Yearly comparison 2019–2024: humidity, fog and the power plant shutdown¶

To highlight the impact of the local power plant on humidity and fog, I summarised my hourly weather data year by year from 2019 to 2024. For each year I computed:

  • the mean relative humidity,
  • the median and 95th percentile of Hum (to characterise the upper tail of very humid situations),
  • the percentage of fog-like hours, defined as records with Hum ≥ 95 % and −2 °C ≤ Temp ≤ 15 °C,
  • and, for reference, the percentage of rainy hours and the mean precipitation.

The main plot shows mean humidity per year together with a shaded band between the median and the 95th percentile, and a second curve with the percentage of fog-like hours.
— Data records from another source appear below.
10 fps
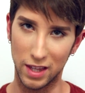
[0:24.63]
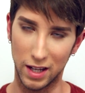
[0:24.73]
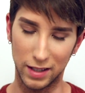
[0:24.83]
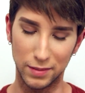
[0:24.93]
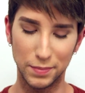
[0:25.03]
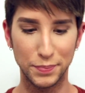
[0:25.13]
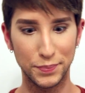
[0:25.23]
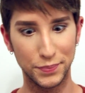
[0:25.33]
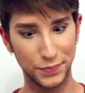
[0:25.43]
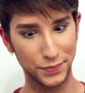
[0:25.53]

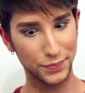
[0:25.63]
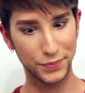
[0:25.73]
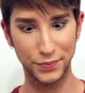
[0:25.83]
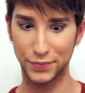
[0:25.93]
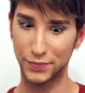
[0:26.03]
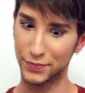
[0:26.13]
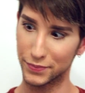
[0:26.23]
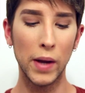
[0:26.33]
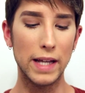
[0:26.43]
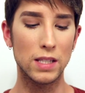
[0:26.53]
it.
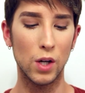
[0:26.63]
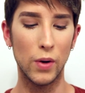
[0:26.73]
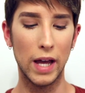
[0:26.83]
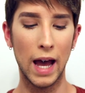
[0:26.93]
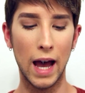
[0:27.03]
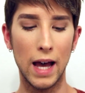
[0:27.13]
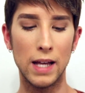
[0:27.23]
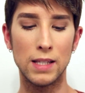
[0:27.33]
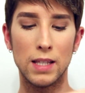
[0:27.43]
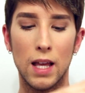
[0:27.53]
Okay, so it
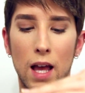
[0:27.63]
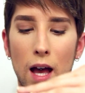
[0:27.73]
has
A vertical dashed line marks 2023, the year when the thermal power plant was shut down and the cooling towers stopped injecting additional moisture into the local atmosphere.
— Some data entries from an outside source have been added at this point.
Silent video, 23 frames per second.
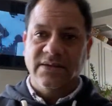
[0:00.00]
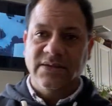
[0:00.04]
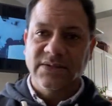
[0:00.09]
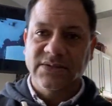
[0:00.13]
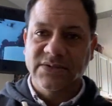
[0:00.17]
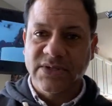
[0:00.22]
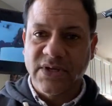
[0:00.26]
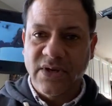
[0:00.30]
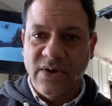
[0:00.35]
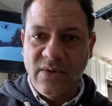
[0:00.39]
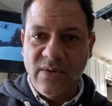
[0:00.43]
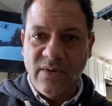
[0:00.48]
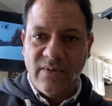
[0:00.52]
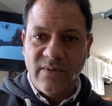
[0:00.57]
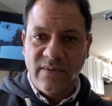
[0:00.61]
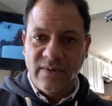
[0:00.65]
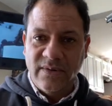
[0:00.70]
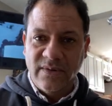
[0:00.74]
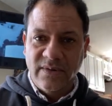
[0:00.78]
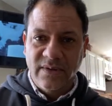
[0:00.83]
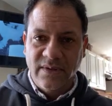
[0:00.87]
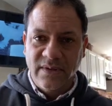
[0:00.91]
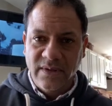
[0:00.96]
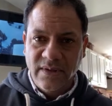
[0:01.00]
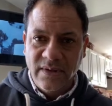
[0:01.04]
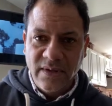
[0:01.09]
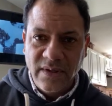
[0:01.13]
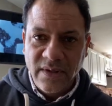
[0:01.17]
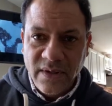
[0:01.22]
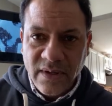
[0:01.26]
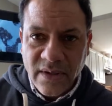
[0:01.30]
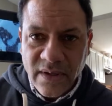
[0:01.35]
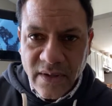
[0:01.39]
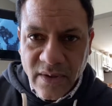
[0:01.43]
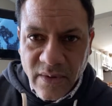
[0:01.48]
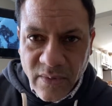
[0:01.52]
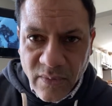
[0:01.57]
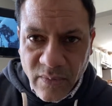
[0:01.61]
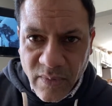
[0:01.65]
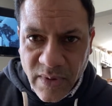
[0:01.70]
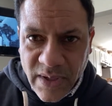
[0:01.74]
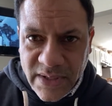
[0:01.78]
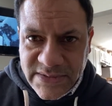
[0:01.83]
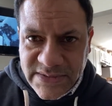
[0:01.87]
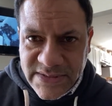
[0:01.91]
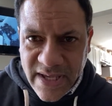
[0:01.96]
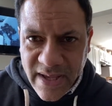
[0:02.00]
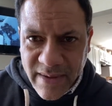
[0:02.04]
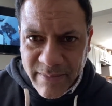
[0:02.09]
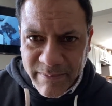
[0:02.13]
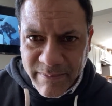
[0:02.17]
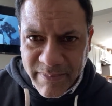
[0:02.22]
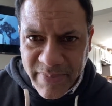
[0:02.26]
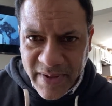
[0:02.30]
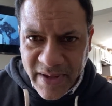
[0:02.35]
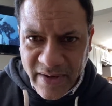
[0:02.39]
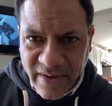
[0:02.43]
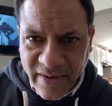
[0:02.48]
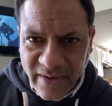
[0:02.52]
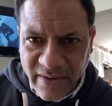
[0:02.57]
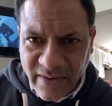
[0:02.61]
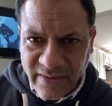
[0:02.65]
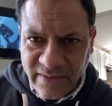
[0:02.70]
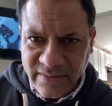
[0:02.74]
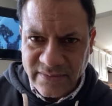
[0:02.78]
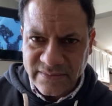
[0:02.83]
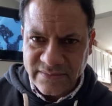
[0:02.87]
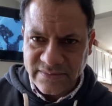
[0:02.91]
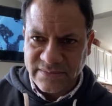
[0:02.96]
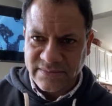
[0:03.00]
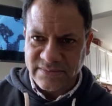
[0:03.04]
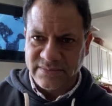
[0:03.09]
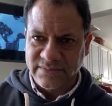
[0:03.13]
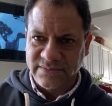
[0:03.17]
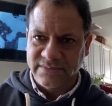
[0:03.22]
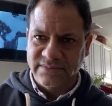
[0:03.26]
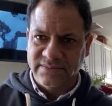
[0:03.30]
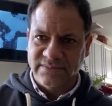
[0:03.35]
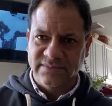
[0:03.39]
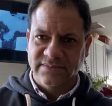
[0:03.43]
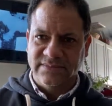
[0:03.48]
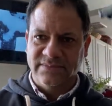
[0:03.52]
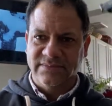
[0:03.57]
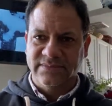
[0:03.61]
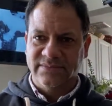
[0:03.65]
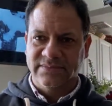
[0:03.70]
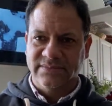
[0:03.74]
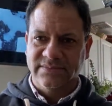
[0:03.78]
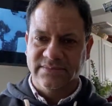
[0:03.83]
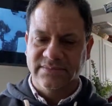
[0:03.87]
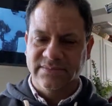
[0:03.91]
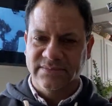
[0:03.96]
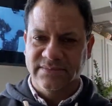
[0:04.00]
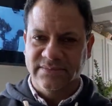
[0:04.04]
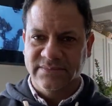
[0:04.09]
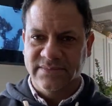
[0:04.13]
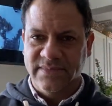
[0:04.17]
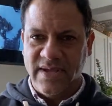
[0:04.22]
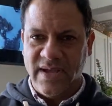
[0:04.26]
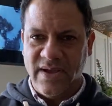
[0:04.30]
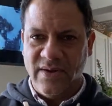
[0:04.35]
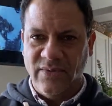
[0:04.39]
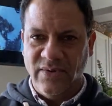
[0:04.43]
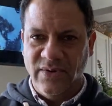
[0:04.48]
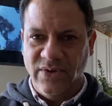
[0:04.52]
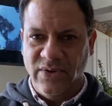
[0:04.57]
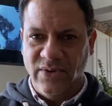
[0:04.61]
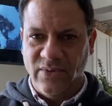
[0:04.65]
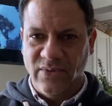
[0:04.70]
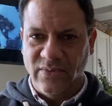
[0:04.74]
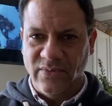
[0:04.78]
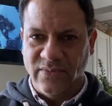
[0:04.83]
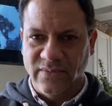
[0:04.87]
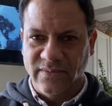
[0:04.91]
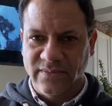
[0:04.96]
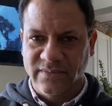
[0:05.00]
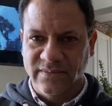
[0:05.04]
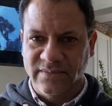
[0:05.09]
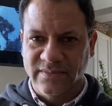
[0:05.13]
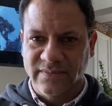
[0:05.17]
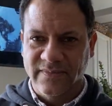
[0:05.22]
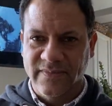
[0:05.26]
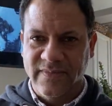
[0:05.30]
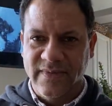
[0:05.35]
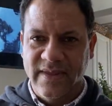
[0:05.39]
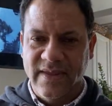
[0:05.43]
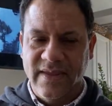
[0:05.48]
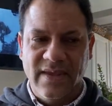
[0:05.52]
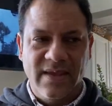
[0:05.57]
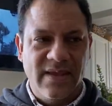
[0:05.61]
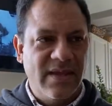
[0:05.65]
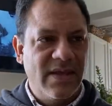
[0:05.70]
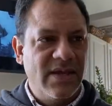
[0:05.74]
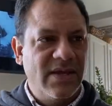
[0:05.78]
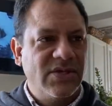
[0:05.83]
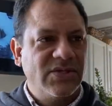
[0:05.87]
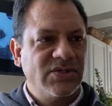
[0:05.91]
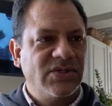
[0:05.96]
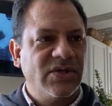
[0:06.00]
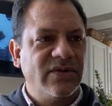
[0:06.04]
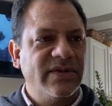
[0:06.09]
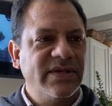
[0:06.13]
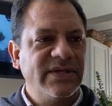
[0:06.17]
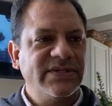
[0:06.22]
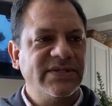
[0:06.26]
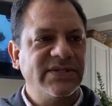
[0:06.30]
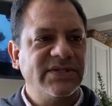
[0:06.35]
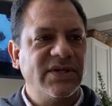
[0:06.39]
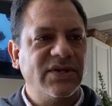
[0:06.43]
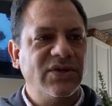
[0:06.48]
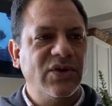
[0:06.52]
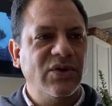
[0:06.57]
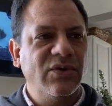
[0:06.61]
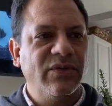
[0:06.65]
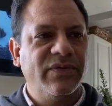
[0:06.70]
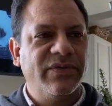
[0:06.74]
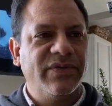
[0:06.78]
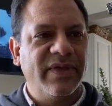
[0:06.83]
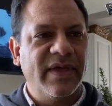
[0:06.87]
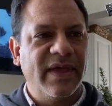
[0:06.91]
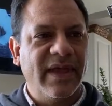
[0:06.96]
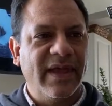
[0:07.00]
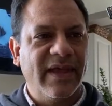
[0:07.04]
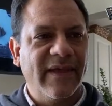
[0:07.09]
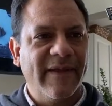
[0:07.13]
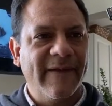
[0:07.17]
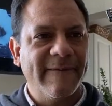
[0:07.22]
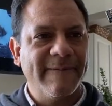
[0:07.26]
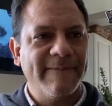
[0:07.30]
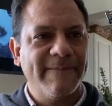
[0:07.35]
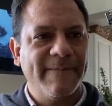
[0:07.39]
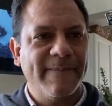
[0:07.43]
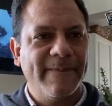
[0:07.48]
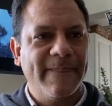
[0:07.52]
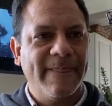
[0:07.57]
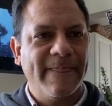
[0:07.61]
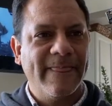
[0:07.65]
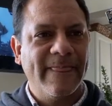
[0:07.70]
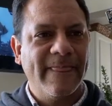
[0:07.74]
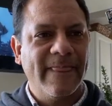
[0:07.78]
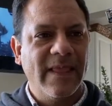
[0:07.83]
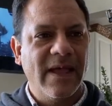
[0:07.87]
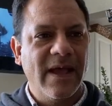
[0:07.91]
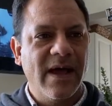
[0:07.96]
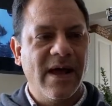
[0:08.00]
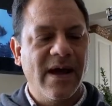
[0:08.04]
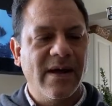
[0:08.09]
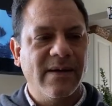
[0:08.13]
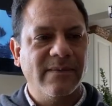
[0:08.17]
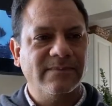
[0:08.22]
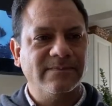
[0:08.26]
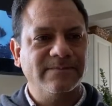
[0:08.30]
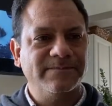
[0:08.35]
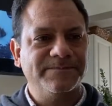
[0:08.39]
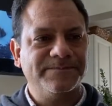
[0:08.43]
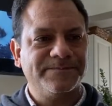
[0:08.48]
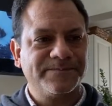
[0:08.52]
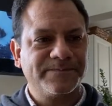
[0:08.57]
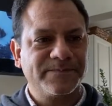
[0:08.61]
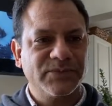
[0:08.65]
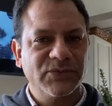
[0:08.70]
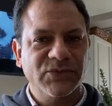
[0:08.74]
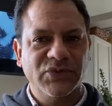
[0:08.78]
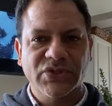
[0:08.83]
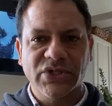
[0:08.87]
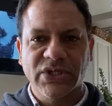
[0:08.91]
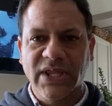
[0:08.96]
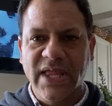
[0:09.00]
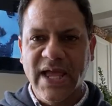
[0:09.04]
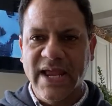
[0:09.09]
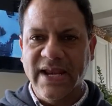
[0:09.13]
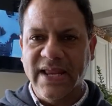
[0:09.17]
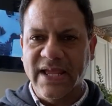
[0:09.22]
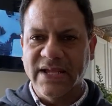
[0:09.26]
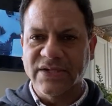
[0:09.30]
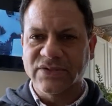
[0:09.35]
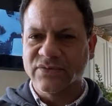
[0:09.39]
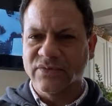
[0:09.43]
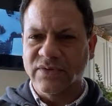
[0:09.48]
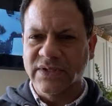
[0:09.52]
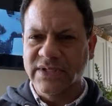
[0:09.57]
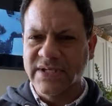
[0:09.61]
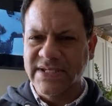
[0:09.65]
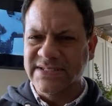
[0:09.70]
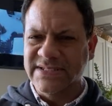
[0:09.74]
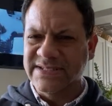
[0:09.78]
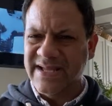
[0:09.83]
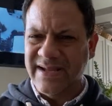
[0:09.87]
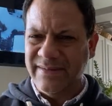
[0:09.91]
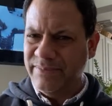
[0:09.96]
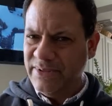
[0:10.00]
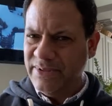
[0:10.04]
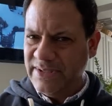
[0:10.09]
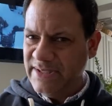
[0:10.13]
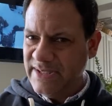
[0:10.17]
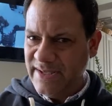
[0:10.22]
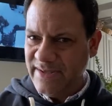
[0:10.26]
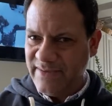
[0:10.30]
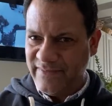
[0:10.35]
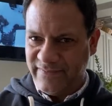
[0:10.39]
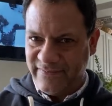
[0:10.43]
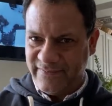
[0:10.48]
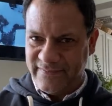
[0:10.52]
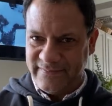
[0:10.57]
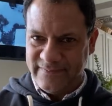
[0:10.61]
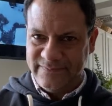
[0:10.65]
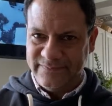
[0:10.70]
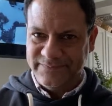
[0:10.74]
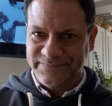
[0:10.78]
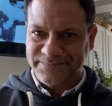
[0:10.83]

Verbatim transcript: So, what's up, butter? How are you? So this is a new thing. Um, Gillette has released, I believe.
This year-by-year view makes it easier to see whether there is a systematic drop in high-humidity and fog conditions after 2023. If the cooling towers were significantly increasing local humidity, we would expect:

  • lower mean humidity and/or a lower 95th percentile in 2023–2024 compared to previous years, and
  • a reduction in the percentage of fog-like hours after the shutdown.

Although this analysis is purely observational and does not prove causality by itself, it provides a clear visual summary of how the humidity and fog regime evolved between 2019 and 2024 around the power plant shutdown.

In [14]:
import pandas as pd
import numpy as np
import matplotlib.pyplot as plt

# ----------------------------------------------------
# 1. LOAD DATA
# ----------------------------------------------------
df = pd.read_csv("datasets/1363X-20190215-20200416.csv", sep=";")

df["UTC"] = pd.to_datetime(df["UTC"], errors="coerce", utc=True)
df = df.dropna(subset=["UTC", "Hum", "Temp", "Prec"]).copy()
df = df.sort_values("UTC").reset_index(drop=True)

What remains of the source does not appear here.